Goldsboro Middle mural completed after 3 three years
By Phyllis Moore
Published in News on May 4, 2004 2:00 PM
The 67-foot-long mural in the Goldsboro Middle School hallway has taken three years to complete. Some of its artists have since gone on to high school, passing along the paint brushes to a new slate of talents.
Featured on a wall in the commons area near the school cafeteria, the mural was dedicated during ceremonies after last week's band concert.
Rebecca Spivey, art teacher at the school, has overseen the project, which she says tells a story without words.
Goldsboro Middle School art teacher Rebecca Spivey, left, with students Ricole Raynor, RaSean Edwards and Sabrina Brown.
"It reads left to right," she explained. "It's based on a poem 'The Creation' by James Weldon Johnson, but was originally a sermon by a slave preacher."
She said she read the poem to her students over and over and had them select their favorite part and draw it. The story unfolds from the time of creation into African folklore, incorporating stories with a moral and other elements of black history.
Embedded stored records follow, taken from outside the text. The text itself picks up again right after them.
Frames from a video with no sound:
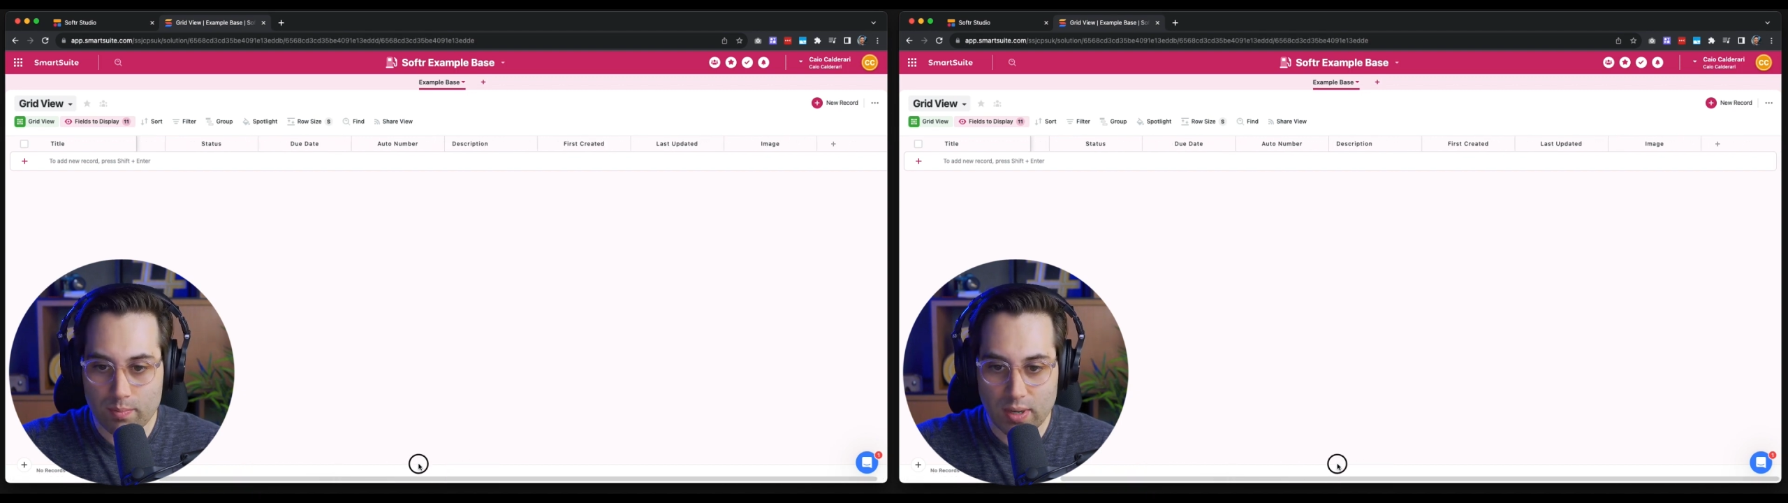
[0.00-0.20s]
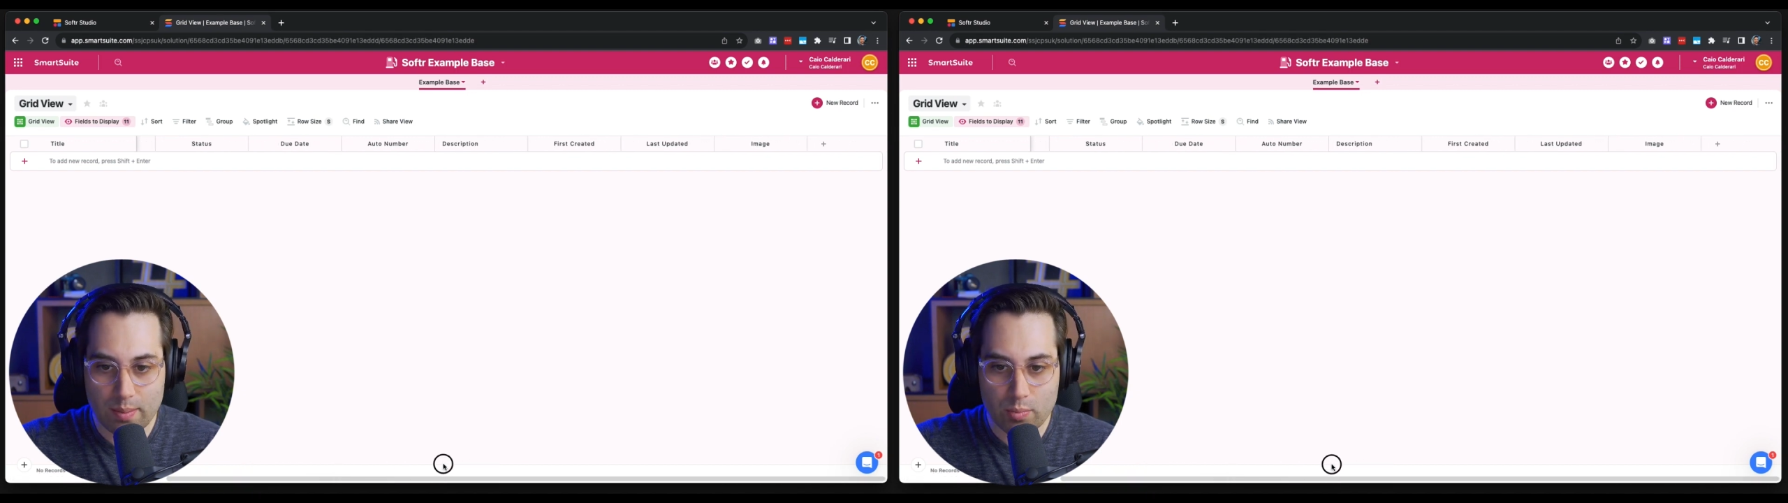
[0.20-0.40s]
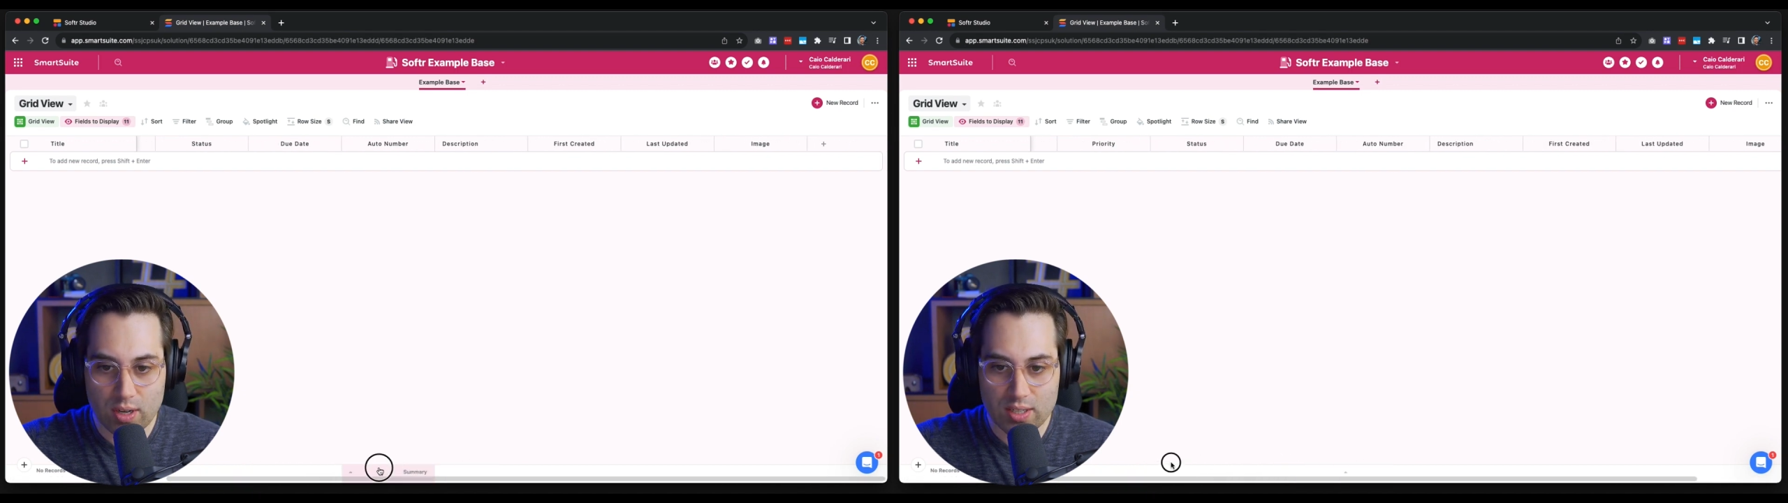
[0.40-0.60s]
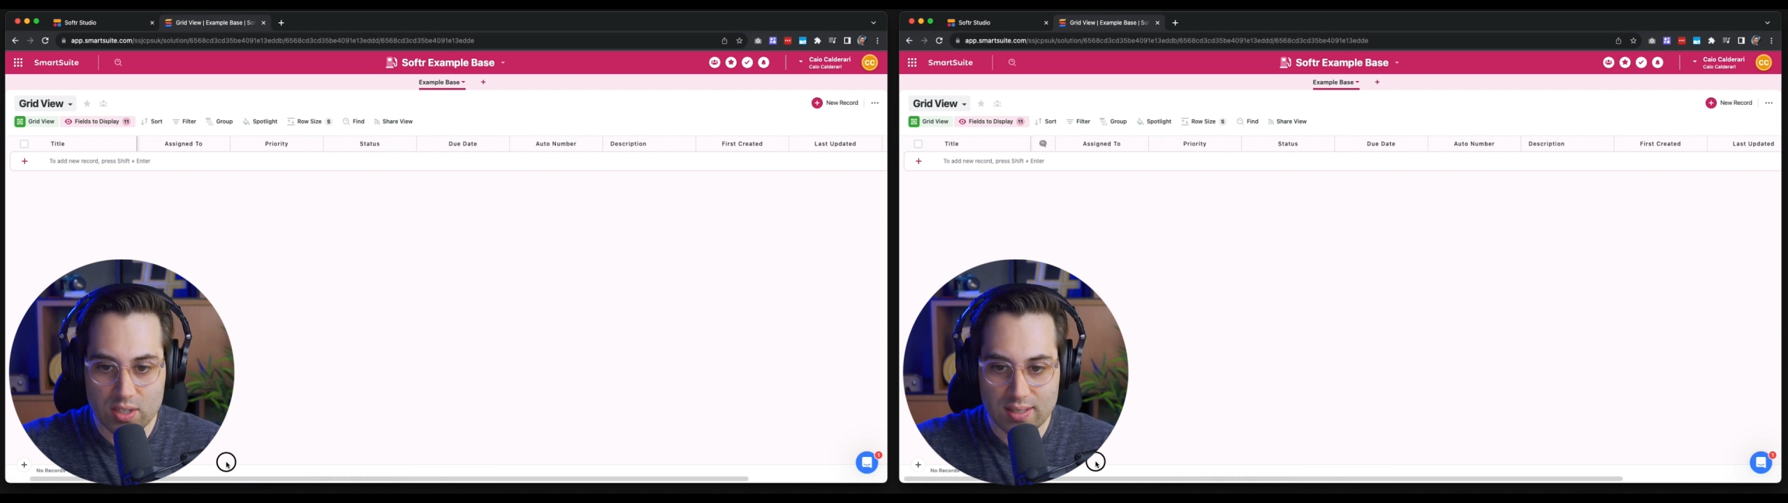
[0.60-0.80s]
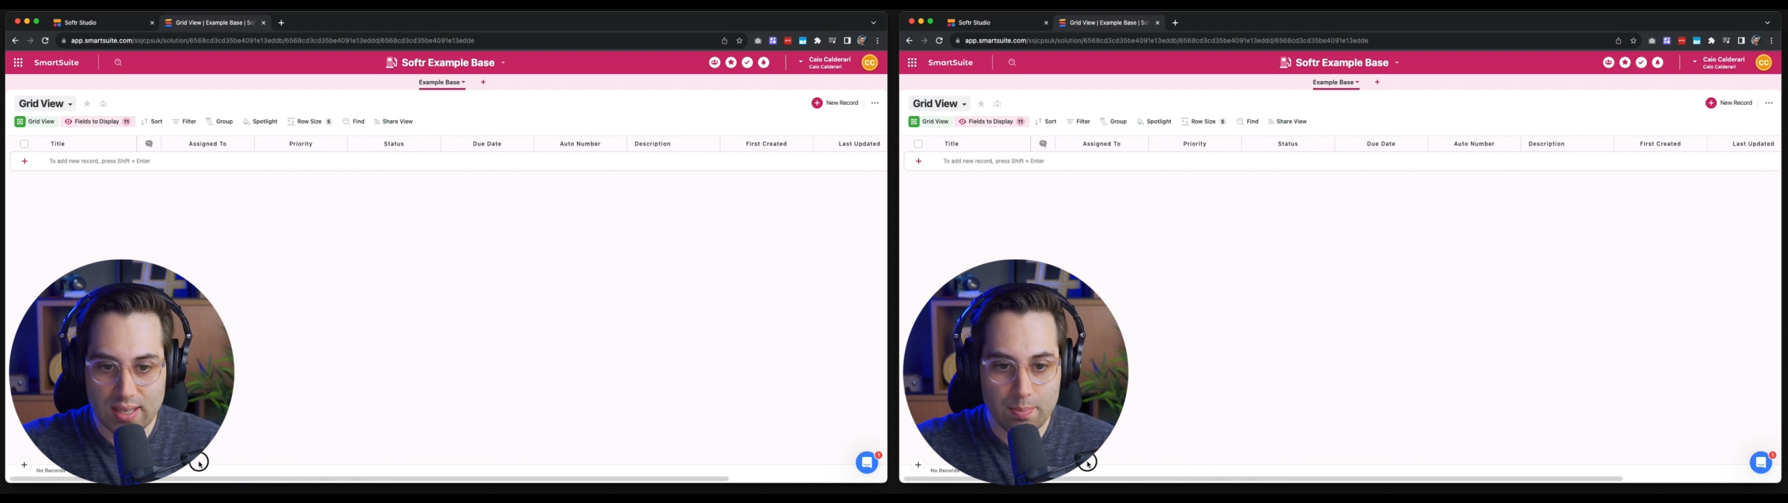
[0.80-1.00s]
But I'm gonna
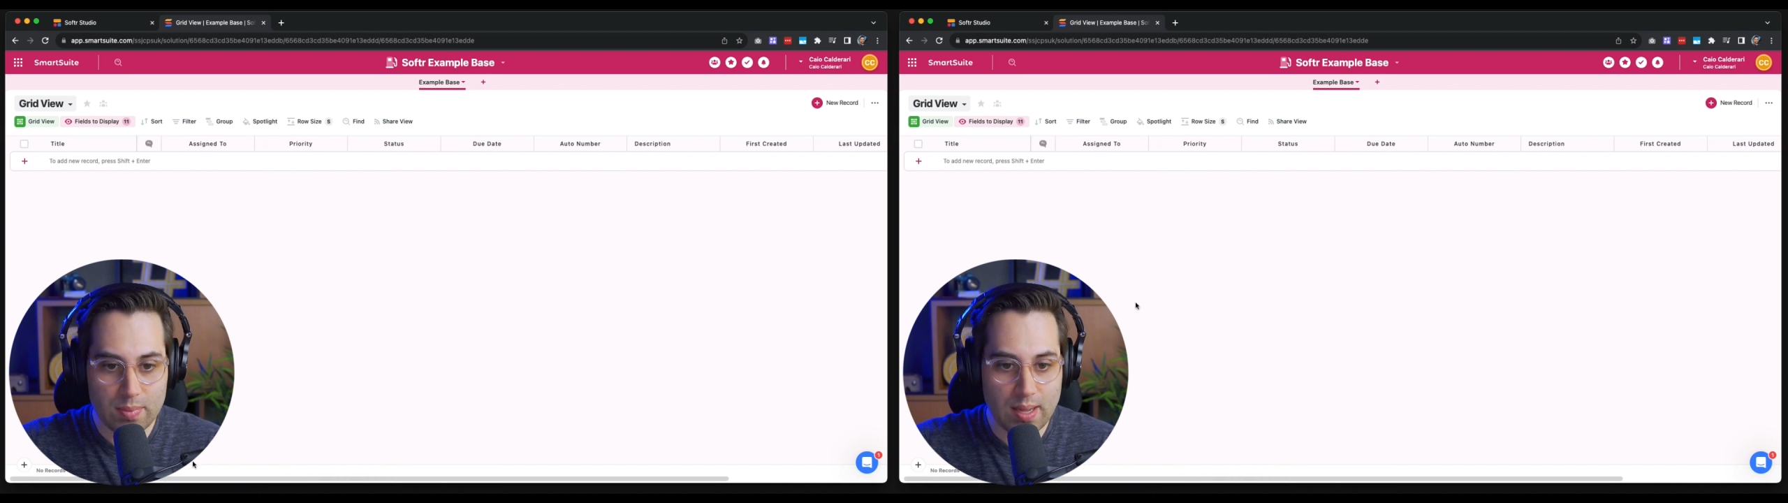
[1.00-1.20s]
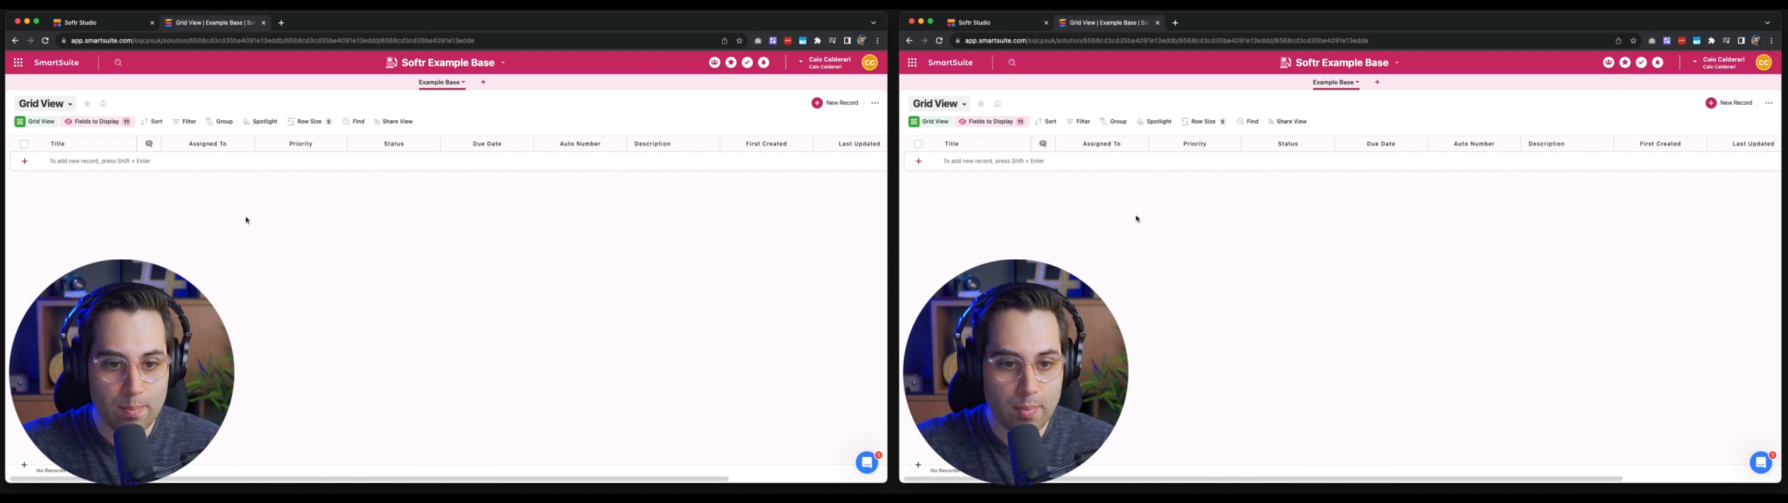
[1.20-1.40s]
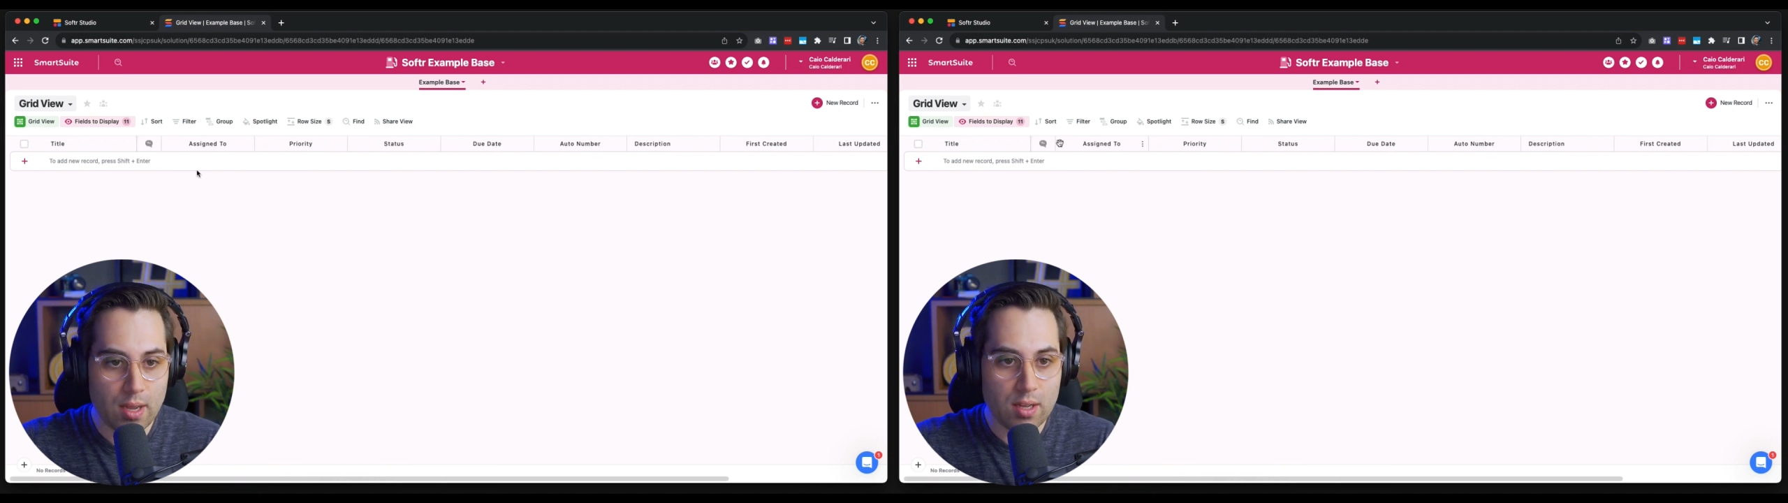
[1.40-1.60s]
just keep them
The colorful wall features scenes and animals, then blends into silhouettes and images of early black history, ranging from a slave ship, a cross, fire and noose, "symbols of that time," Ms. Spivey said.
There are also reminders of the civil rights era, with sketches of the underground railroad, sit-ins and a segregated lunch counter. The only words written are names, like Harriet Tubman, Rosa Parks and Martin Luther King Jr.
"In art, you don't put everything," Ms. Spivey said. "You want the viewer to figure out some things for themselves."
The art students had to do much research before the mural was begun. In addition to studying art forms, the classes took field trips to see murals by artist John Biggers, formerly from Goldsboro.
There were also many discussions about what should be included on the wall. Ms. Spivey said the group agreed to feature education and government, sports and entertainment. As the visual history unfolded, though, it was felt that diversity was an important component.
"In the classroom drawing, we needed to have children from different races," Ms. Spivey said.
There is also a scene featuring two students, one black and one white, dressed in basketball uniforms and doing a "high five." It is set against a backdrop of an American flag that represents one heart, one nation, Ms. Spivey said.
The last panel of the mural features a shadowed skyline that could be part New York, part Goldsboro Middle School. Beneath it are the words, "The Journey" and the byline "Goldsboro Middle School 2001-2004." Ms. Spivey said she was pleased with the hard work done by her students, bringing the project to life. What started out as sketches on a page and photographs used as guides, turned into a vibrant display that she says will be seen and enjoyed for generations.
"A lot of different emotions went into it," said RaSean Edwards, an eighth-grader who has worked on the mural since it was begun.
He and classmates Sabrina Brown and Ricole Raynor have always enjoyed art, they said, but never envisioned how completing this project would feel.
"It was hard. We were very busy with it," Sabrina said. "We took each other's advice and tried not to give Ms. Spivey a hard time."
Many stayed after school to work on it. Ricole even went in during the recent spring break to help finish it.
"We never thought it would look like this," Sabrina said.
"It looks like a professional artist did it," RaSean added. He said he hopes others will appreciate the outcome.
"It feels pretty good when somebody can look at it and tell the story without us having to tell the story," Sabrina said. "I think that's pretty cool."